Расширение государственных границ России и экономическое освоение малонаселенных ее окраин предъявили новые требования к деятелям географической, геодезической, астрономической науки. Наряду с экспедициями А. Ф. Миддендорфа в Сибирь и Г. И. Невельского на Дальний Восток русскую географическую науку прославили изыскания Ю. Ф. Лисянского и И. Ф. Крузенштерна в Тихом океане и особенно доказательство существования нового материка и открытие Ф. Ф. Беллинсгаузеном и М. П. Лазаревым береговой линии суровой Антарктиды. Настоящим научным подвигом русских геодезистов было проводившееся в течение 40 лет подряд измерение отрезка дуги меридиана между Дунаем и побережьем Баренцева моря. Руководил работой академик В. Я. Струве, завоевавший мировую известность своими астрономическими исследованиями. Основанную им в 1839 г. под Петербургом Пулковскую обсерваторию вскоре стали называть «астрономической столицей мира».

 

Распашка целинных степей на юге и юго-востоке страны и развитие торгового земледелия привлекли внимание русских ученых к проблемам агробиологии и агротехники. На опытных делянках Бутырского хутора под Москвой профессор М. Г. Павлов проверял практически основные положения разработанной им теории питания растений. В 1825 г. он издал книгу, которая называлась «Земледельческая химия». В самом этом названии было выражено свойственное автору стремление возможно теснее связать науку с жизнью.

 

Сосредоточение больших масс населения в городах, не отличавшихся к тому же благоустройством, потребовало расширения и улучшения лечебного дела.
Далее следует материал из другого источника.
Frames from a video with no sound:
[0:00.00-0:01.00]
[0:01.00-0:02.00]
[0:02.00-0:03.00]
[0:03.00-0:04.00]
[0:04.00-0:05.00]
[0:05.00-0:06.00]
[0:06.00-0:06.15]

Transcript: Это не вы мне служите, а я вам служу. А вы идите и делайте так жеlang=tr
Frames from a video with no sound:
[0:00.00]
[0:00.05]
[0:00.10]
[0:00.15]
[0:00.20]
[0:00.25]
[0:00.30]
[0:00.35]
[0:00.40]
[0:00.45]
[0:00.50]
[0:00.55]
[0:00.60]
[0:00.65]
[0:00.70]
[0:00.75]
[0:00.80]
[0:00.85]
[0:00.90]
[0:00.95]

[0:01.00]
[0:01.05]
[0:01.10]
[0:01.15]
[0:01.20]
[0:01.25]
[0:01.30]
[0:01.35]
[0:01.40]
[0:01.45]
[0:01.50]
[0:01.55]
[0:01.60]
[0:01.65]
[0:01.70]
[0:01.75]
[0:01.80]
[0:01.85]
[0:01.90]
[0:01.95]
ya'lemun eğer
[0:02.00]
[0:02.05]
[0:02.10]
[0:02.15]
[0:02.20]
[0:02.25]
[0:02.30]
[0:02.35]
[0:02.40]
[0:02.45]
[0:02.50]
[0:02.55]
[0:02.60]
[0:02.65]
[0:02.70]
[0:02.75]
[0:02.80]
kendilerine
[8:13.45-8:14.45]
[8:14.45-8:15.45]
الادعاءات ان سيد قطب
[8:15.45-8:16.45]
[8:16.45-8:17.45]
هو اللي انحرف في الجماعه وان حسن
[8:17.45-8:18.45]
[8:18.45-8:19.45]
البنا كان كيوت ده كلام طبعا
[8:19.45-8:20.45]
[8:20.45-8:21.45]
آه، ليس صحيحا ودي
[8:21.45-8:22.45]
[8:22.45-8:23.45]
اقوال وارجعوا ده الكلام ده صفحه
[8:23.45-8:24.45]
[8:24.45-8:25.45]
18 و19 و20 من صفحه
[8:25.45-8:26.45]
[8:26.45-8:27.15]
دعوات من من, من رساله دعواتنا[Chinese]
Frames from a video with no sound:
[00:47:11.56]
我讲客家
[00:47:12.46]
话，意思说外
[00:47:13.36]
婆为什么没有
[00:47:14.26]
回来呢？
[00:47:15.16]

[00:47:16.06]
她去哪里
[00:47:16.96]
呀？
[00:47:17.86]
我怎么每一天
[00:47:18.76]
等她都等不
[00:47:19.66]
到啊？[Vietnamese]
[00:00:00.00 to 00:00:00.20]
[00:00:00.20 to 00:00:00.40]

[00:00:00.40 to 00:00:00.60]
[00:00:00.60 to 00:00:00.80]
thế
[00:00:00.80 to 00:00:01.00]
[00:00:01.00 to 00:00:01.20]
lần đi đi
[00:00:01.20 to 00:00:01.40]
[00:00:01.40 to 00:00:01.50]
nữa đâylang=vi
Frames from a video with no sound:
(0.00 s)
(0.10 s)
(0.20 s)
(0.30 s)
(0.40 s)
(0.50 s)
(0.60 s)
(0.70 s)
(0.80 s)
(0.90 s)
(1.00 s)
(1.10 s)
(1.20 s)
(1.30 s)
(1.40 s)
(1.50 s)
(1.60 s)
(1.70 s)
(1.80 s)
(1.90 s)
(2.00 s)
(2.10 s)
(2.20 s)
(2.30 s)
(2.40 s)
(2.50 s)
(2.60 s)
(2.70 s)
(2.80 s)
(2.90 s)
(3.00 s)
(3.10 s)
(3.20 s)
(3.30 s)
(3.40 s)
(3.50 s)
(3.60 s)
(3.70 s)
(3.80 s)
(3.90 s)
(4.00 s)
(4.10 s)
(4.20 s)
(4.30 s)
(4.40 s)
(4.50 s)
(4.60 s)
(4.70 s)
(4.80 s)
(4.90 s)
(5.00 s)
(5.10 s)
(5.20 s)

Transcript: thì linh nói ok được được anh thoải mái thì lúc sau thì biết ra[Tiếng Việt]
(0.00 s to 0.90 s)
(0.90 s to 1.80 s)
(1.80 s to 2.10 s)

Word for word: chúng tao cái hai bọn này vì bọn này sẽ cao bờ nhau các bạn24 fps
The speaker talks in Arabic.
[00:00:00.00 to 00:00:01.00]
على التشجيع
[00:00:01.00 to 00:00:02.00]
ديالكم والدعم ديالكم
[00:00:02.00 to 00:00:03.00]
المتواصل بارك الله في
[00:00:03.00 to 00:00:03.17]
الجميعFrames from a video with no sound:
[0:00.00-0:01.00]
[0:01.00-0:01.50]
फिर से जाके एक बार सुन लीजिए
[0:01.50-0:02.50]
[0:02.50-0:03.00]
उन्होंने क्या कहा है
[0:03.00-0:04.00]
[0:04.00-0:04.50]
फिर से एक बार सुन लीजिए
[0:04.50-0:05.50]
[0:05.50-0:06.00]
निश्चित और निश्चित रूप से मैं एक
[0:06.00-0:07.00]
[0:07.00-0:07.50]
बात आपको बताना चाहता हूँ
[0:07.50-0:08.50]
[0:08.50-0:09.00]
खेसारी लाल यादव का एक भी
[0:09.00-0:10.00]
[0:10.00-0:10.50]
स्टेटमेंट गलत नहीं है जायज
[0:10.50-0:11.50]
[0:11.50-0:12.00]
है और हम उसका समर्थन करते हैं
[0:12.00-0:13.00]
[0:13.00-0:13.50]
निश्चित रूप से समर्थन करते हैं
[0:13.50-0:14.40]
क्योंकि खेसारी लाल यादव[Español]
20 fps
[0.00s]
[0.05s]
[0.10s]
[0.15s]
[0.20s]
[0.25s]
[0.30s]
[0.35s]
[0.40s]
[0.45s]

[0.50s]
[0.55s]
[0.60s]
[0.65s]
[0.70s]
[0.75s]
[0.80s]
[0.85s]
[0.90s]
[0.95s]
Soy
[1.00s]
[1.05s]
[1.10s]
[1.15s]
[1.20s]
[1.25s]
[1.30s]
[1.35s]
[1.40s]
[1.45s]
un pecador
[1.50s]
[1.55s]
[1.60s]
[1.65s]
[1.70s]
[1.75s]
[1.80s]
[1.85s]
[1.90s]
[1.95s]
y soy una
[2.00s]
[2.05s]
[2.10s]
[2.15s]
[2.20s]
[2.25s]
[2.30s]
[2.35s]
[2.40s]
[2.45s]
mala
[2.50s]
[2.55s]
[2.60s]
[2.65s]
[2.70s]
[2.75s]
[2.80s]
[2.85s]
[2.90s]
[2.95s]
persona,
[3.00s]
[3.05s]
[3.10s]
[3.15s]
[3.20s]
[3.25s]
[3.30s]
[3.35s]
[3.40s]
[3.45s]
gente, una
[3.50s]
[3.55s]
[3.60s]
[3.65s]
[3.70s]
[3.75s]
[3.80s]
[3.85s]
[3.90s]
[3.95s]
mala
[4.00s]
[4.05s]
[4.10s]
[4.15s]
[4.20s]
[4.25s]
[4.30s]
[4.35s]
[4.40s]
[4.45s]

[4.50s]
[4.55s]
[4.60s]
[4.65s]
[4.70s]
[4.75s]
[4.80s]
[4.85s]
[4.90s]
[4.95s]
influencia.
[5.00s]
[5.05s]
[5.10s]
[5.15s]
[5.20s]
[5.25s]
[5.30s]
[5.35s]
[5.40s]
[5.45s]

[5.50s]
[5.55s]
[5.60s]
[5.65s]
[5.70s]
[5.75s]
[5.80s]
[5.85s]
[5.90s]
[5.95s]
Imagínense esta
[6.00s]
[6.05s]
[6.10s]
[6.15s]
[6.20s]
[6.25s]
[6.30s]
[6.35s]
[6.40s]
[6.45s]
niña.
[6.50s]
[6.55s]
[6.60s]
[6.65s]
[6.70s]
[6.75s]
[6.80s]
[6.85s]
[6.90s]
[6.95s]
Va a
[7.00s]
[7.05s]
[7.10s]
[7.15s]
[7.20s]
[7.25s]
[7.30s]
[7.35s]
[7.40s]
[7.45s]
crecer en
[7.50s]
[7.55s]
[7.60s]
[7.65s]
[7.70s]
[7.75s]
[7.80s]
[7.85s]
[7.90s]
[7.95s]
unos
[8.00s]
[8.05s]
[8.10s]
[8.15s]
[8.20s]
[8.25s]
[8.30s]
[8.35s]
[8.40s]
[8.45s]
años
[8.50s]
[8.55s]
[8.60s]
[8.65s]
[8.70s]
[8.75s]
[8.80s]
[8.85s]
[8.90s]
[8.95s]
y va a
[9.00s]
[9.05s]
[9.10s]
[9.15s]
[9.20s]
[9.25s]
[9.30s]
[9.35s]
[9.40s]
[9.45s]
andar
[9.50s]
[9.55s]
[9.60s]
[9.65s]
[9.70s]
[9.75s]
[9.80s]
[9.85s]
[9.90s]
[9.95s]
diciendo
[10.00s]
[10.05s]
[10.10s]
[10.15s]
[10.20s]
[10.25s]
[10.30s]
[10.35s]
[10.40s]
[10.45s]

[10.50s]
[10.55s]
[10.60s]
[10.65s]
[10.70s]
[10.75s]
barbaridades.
К этому же побуждал и рост численности армии. К середине XIX в. в России насчитывалось до 10 тыс. врачей. Русская медицина развивалась в тесном контакте с физиологией. Используя достижения современного ему естествознания, профессор Московского университета А. М. Фи-ломафитский выяснил значение переливания крови «как единственного средства во многих случаях спасти жизнь» и впервые попытался изучить явление торможения, играющее большую роль в высшей нервной деятельности. Строго научную основу имели и смелые эксперименты знаменитого русского хирурга Н. И. Пирогова. Многие тысячи жизней раненых солдат были спасены благодаря предложенному Пироговым применению антисептических средств при хирургических операциях. Огромное значение для науки о жизни имело и использование им обезболивающих веществ. Его сообщение в Академии наук о проведенных в 1847 г. хирургических операциях под эфирным наркозом было подлинным торжеством гуманистических принципов русского врачебного искусства.

 

Так, вопреки всем препятствиям со стороны врагов культуры и прогресса, передовые ученые дореформенной России стяжали прочную славу русской науке. И едва ли не главной отличительной чертой русской научной мысли было то, что она, как позднее подчеркивал К. А. Тимирязев, двигалась особенно успешно «не в направлении метафизического умозрения, а в направлении... точного знания и приложения его к жизни».